Deep Bench: 50 years later, technology advances could mean a second moonshot – WSAW

(WZAW) — July 20 marks the 50th anniversary of the first time man walked on the moon, part of the original “moonshots” of U.S. space exploration.

As we celebrate this historic milestone, the world is also looking forward to what could be the next “moonshot”. Could artificial intelligence or other emerging technologies – like blockchain or quantum computing – be the key to what’s next in our exploration of outer space?

And while man walking on the moon 50 years ago was, at the time, the single most impressive engineering feat ever, the computing power that made it possible pales in comparison to what exists today.
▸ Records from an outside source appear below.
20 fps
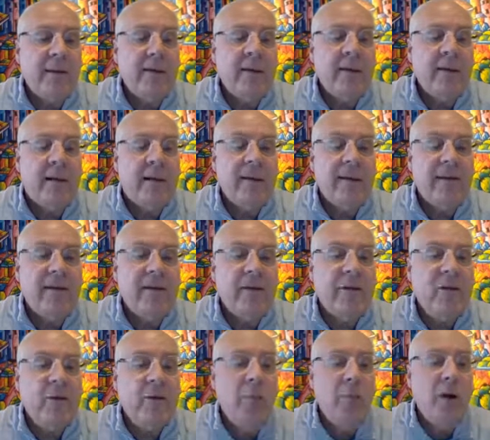It's all
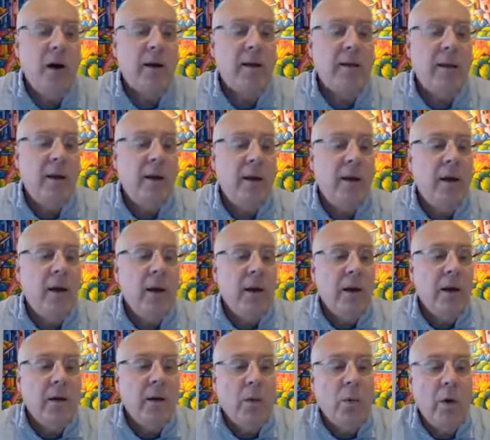zero, but
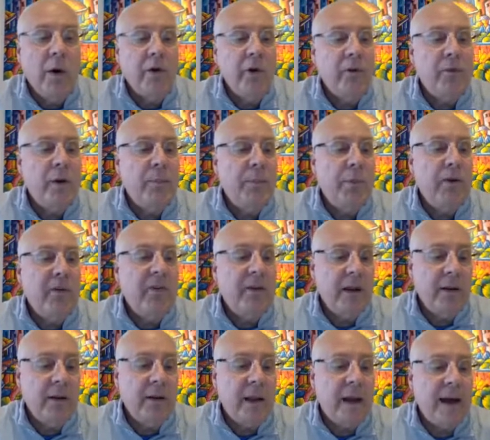
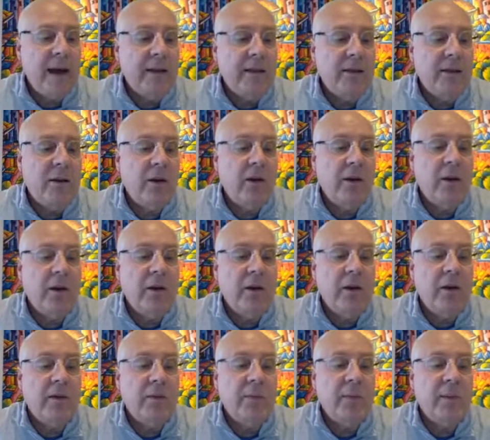100% at
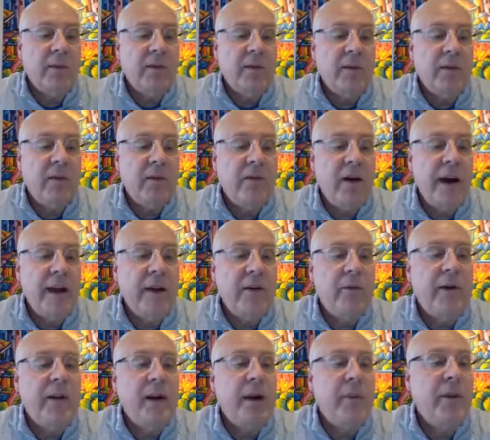the specified
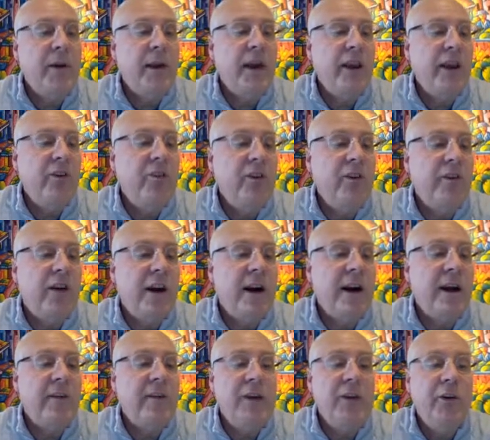retirement age.
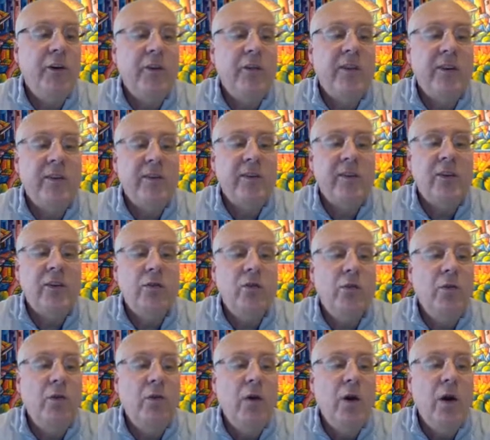Either
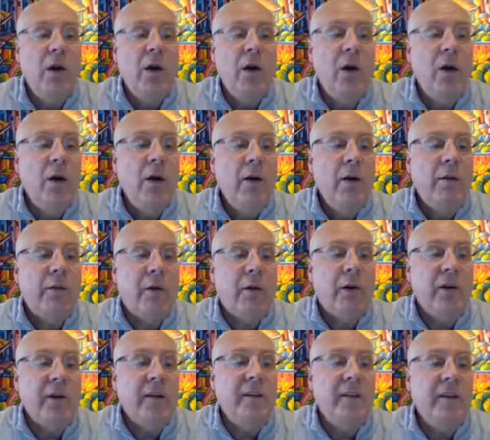62
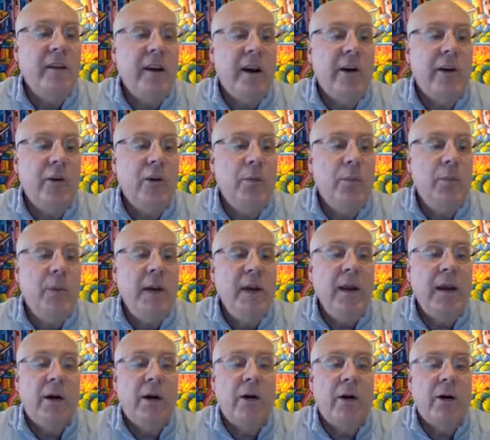for scenario
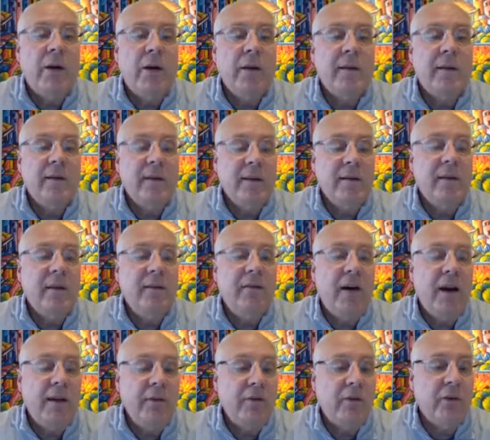B or
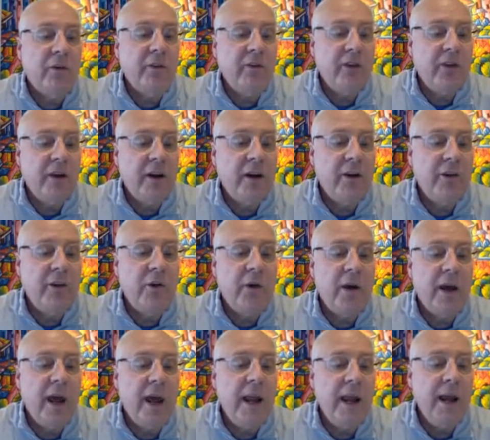65 for scenario
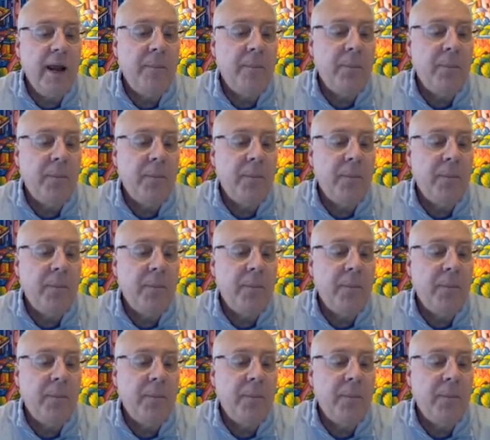A.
Would you ever imagine there’s more computing power in your smartphone than there was behind the Apollo 11 mission and can you even guess what quantum computing might make possible?
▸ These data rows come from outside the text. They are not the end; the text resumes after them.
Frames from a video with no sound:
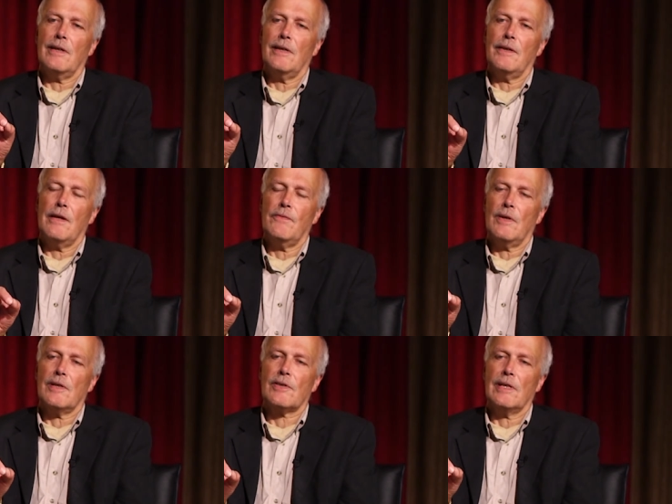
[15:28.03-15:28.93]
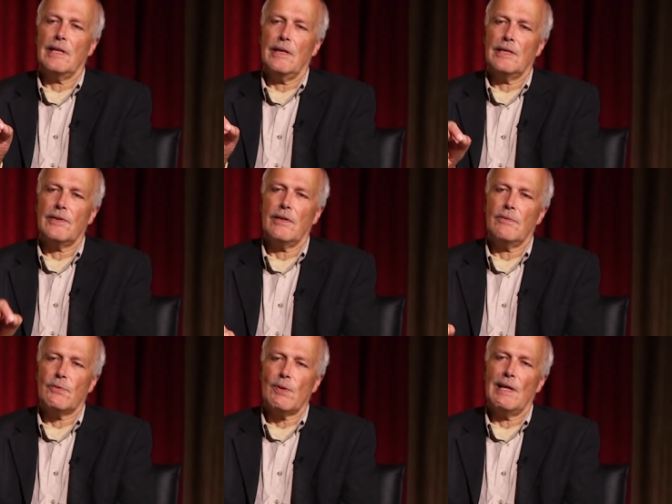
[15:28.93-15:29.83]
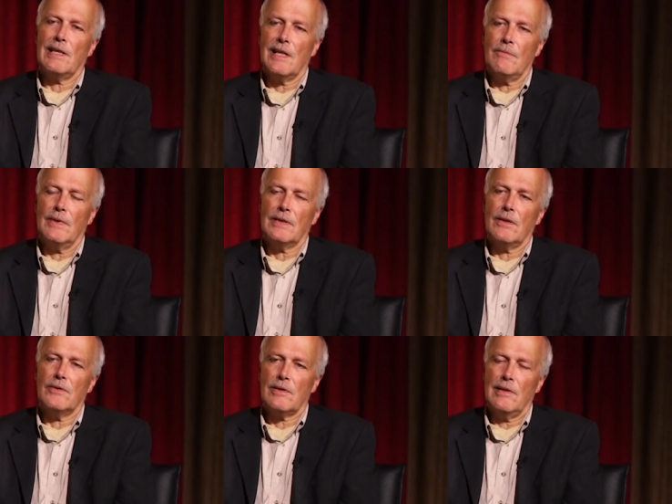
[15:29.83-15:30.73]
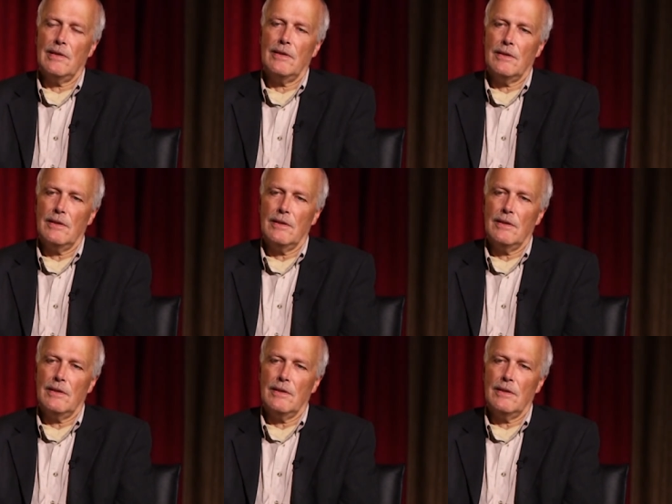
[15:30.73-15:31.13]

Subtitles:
if you're asking, is the Israeli government going to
When NASA began to work on the Apollo missions, it enlisted IBM to build critical technologies that would help the space agency achieve its lunar landing goal before the end of the 1960s. A group of some 4,000 IBM programmers, scientists, researchers and other experts built the computers wrote many of the complex software programs that launched the Apollo 11 mission and guided it safely back to Earth.
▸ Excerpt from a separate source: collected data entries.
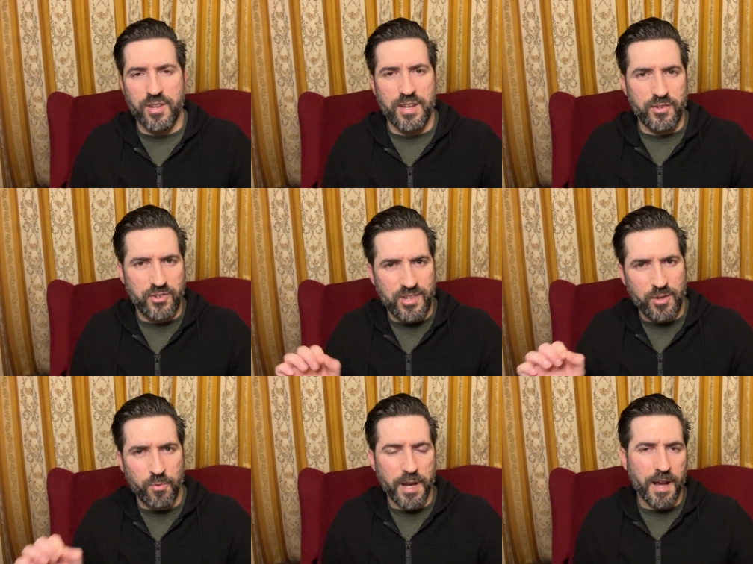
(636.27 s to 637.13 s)

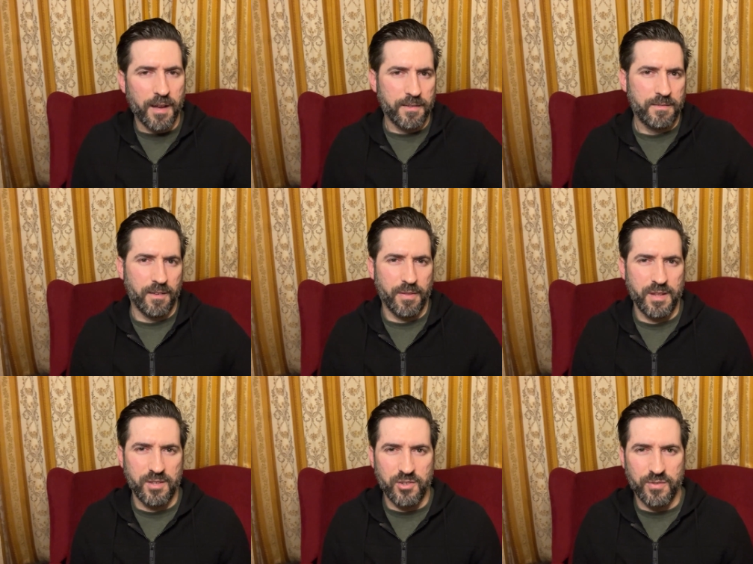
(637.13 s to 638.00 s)
singled out? I
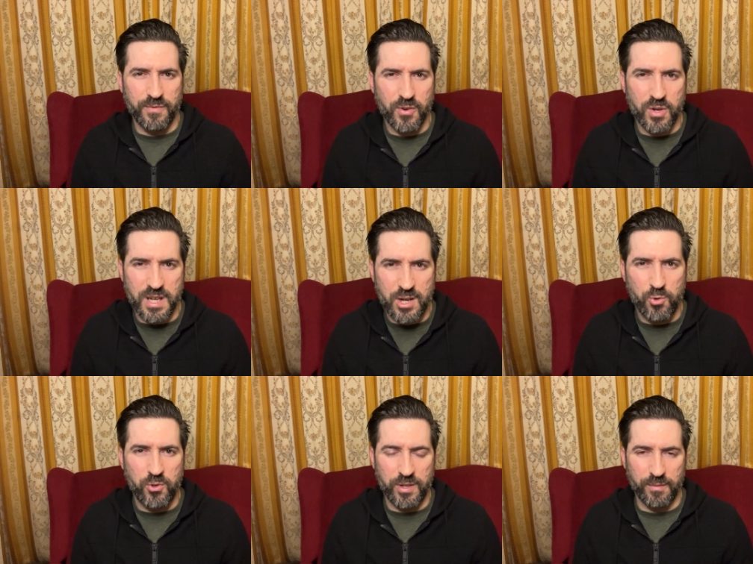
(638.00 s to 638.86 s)
think this is a very
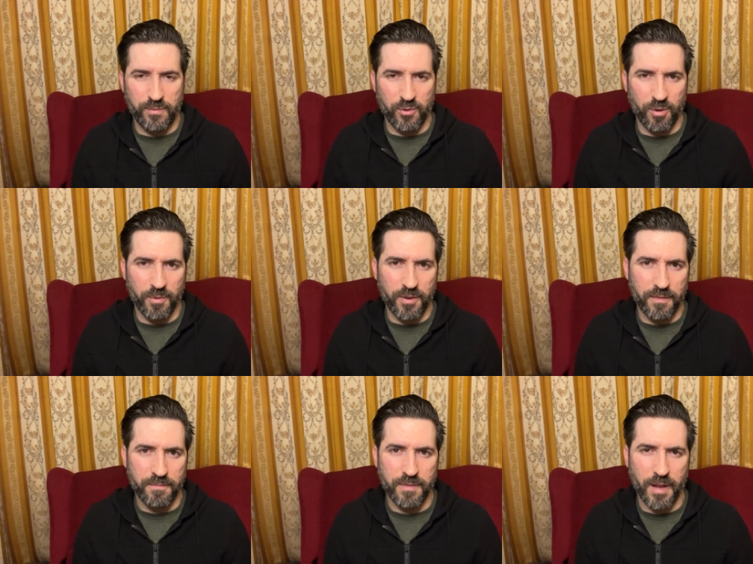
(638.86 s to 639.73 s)
interesting
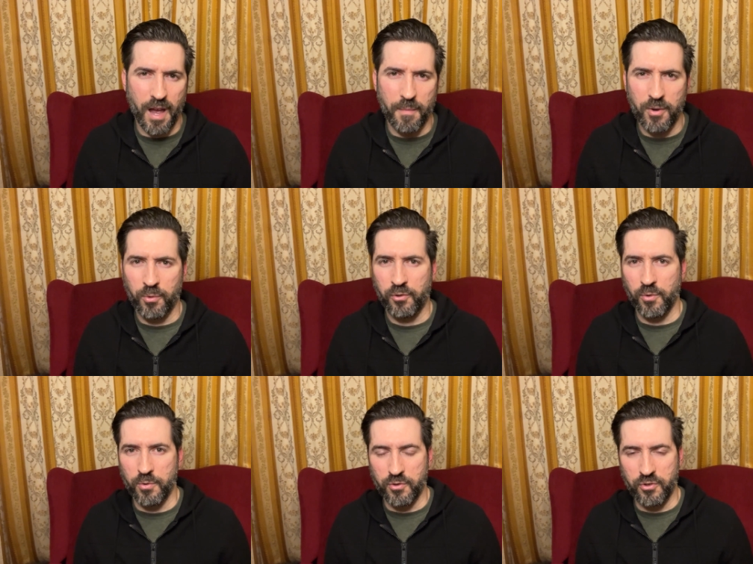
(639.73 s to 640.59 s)
phenomenon and
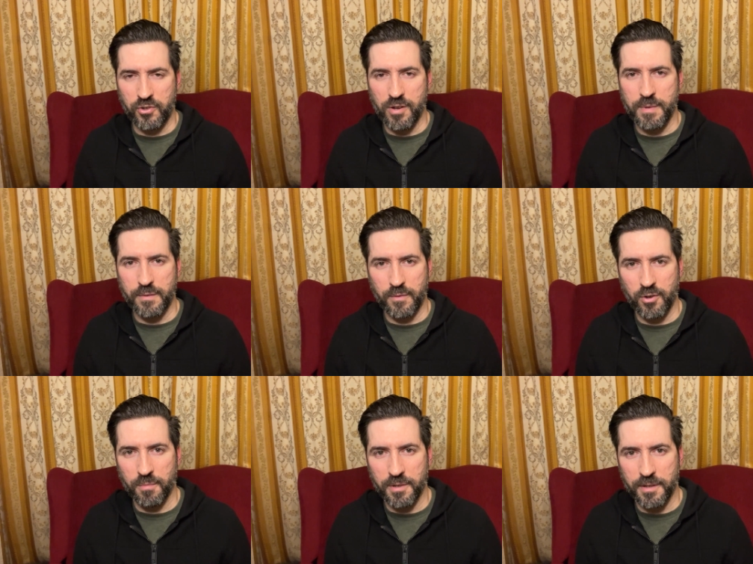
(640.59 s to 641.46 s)
also a disturbing
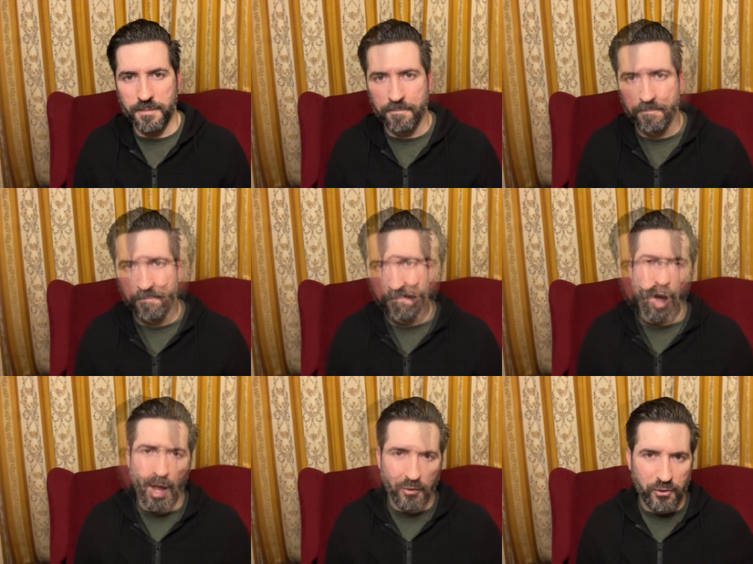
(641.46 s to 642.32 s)
phenomenon.
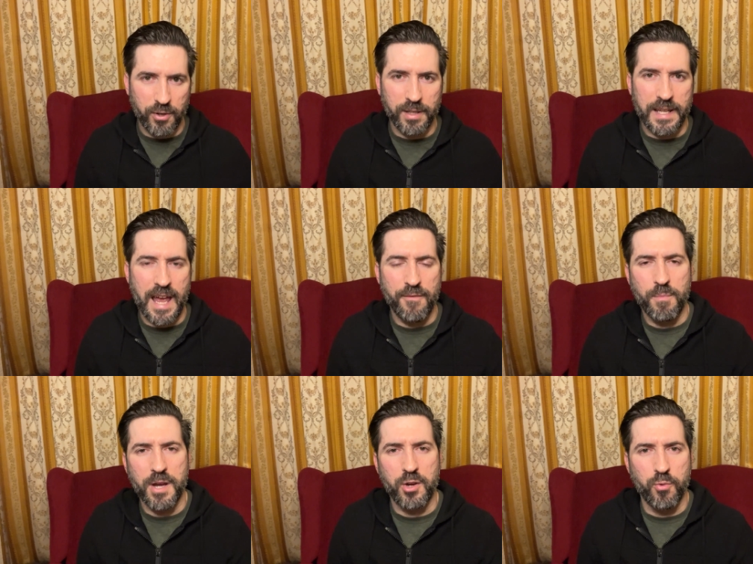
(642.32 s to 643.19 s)
I certainly have
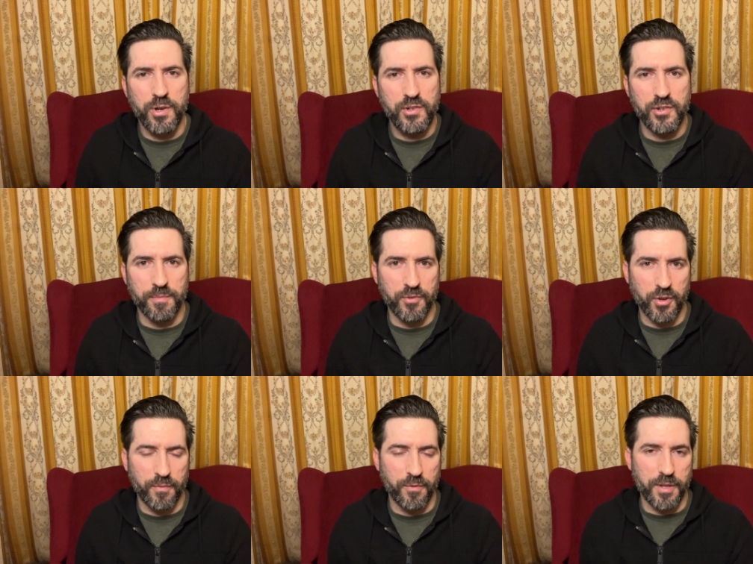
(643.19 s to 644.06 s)
my criticisms
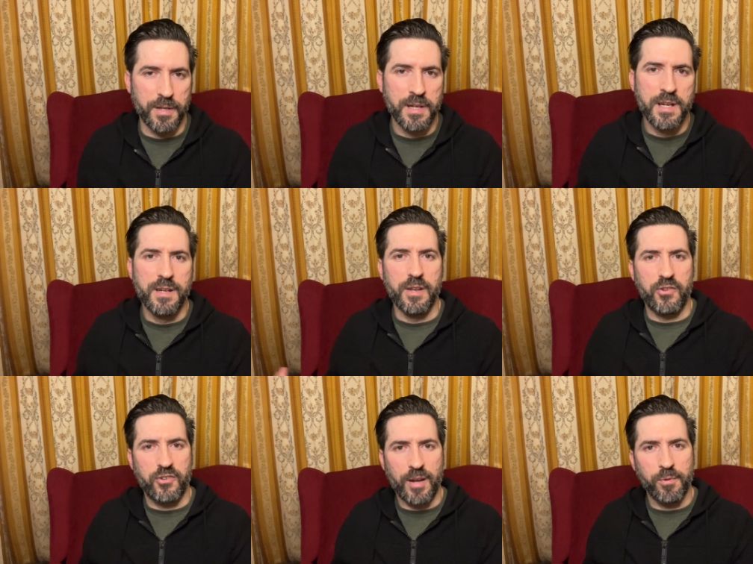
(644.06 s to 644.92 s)
of the
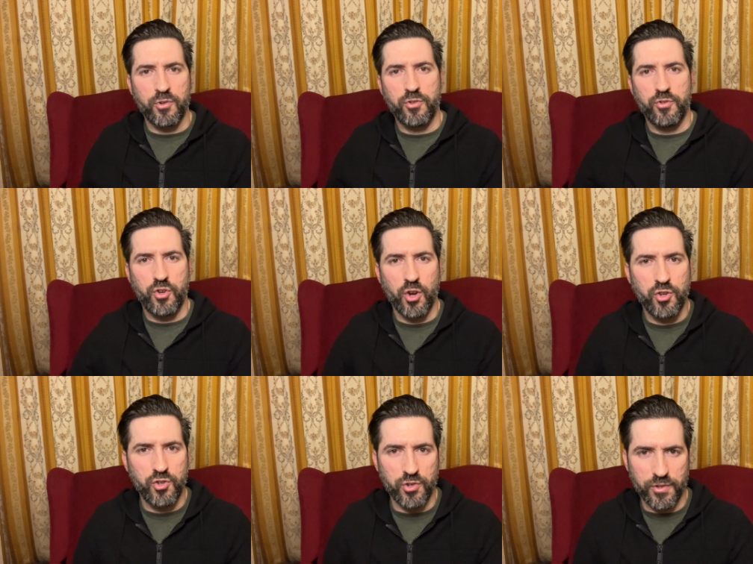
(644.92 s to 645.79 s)
established
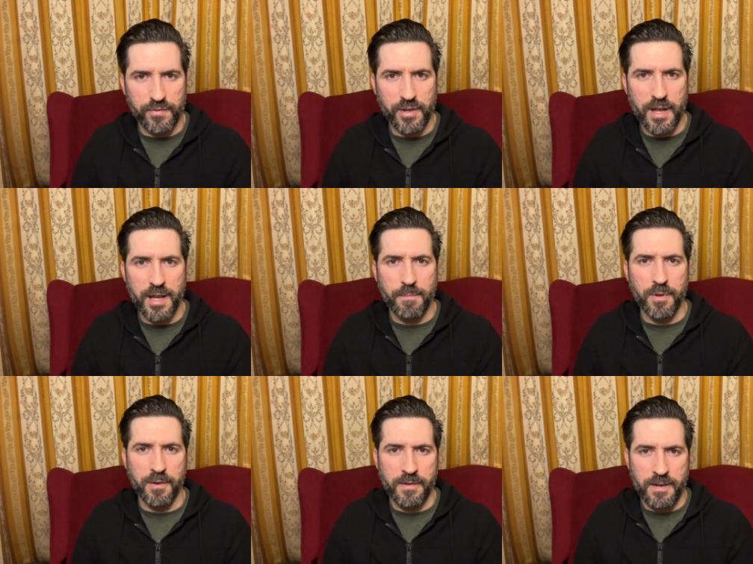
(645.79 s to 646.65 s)
churches of today, but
Turns out IBM has played a role in every NASA space mission. And even today, IBM continues to shape the future of space exploration with technologies including artificial intelligence in the form of Project CIMON (Crew Interactive Mobile Companion) – the first flying, autonomous, AI-based astronaut assistant which is onboard the International Space Station right now.

The goal is for CIMON to assist the astronauts with their experiments and to act as a “colleague” to crew members which IBM sees as playing an important role in future, longer space missions. IBM is also looking beyond AI and at how quantum computing, blockchain and even edge computing could lead to future breakthroughs in space exploration.

Matthias Biniok, who led much of the development of CIMON for IBM joined the Deep Bench via satellite on Friday. He can shared more information about how IBM partnered with NASA leading up to the moon landing, as well as what IBM is doing now, and where we see IBM contributing to space travel moving forward.